#### EXERCISE DIRECTIONS:
Only the text of the records below belongs in the answer, copied exactly, with pictures omitted.

=== Section Start ===

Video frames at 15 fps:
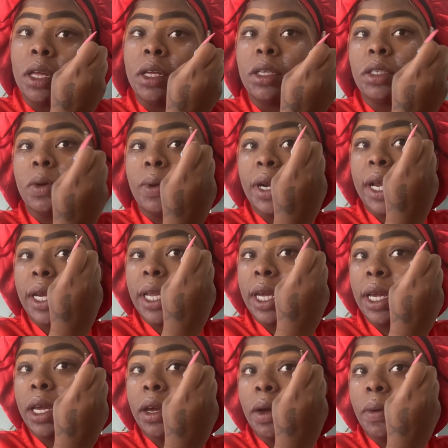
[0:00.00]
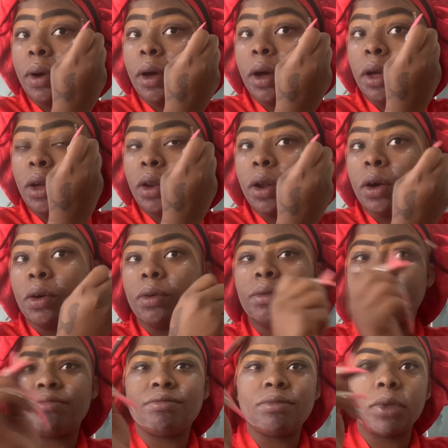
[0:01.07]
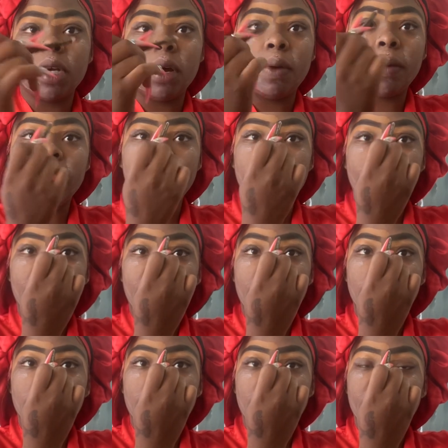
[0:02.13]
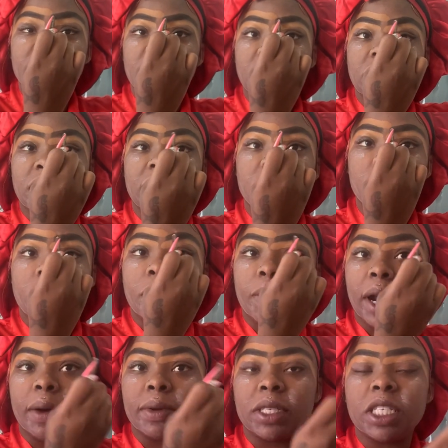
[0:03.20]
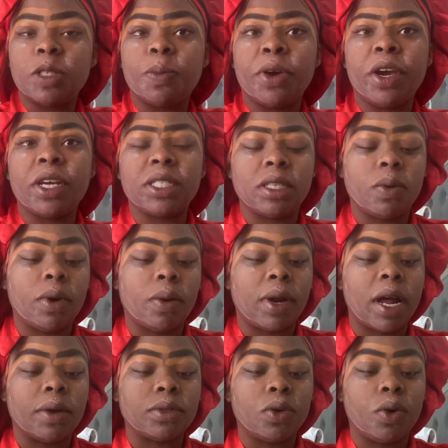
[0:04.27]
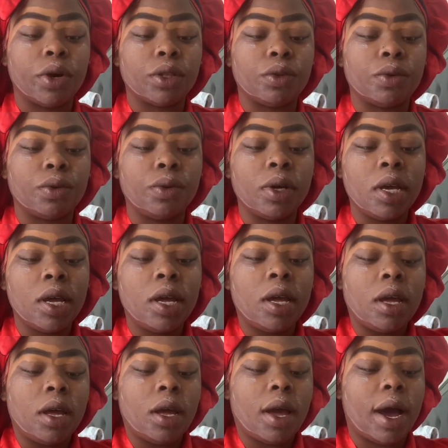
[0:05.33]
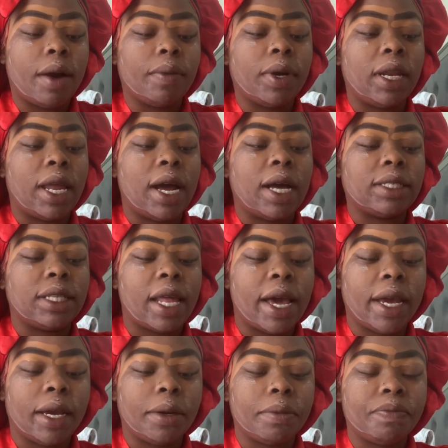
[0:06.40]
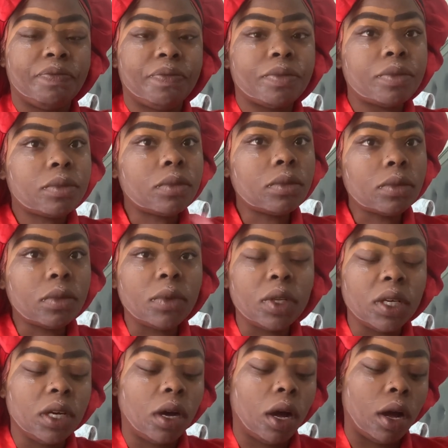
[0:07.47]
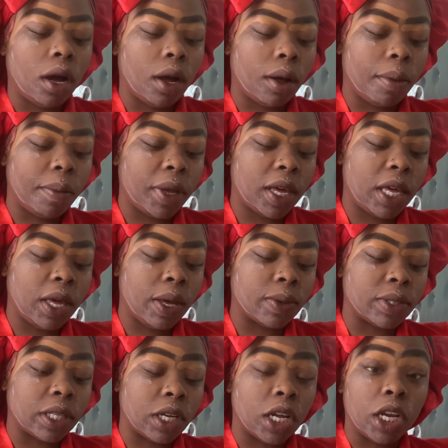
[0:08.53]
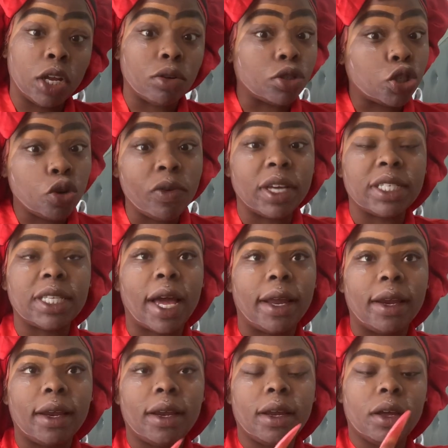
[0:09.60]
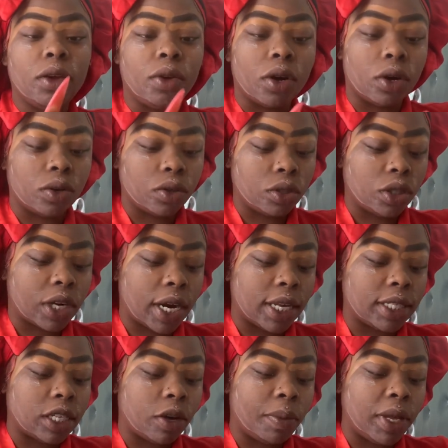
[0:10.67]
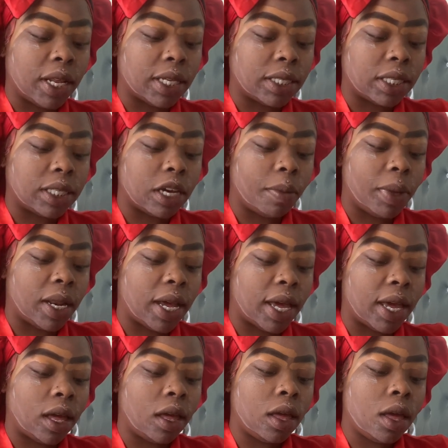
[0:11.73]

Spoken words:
So when I did get, you know, away, we had our little conversation. I told him what I was experiencing, what I was going through. I realized, like, he was a little too excited, you know, trying to tell me this and tell me that,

=== Section End ===

#### ANSWER AREA:
Video frames at 15 fps:
[0:00.00]
[0:01.07]
[0:02.13]
[0:03.20]
[0:04.27]
[0:05.33]
[0:06.40]
[0:07.47]
[0:08.53]
[0:09.60]
[0:10.67]
[0:11.73]

Spoken words:
So when I did get, you know, away, we had our little conversation. I told him what I was experiencing, what I was going through. I realized, like, he was a little too excited, you know, trying to tell me this and tell me that,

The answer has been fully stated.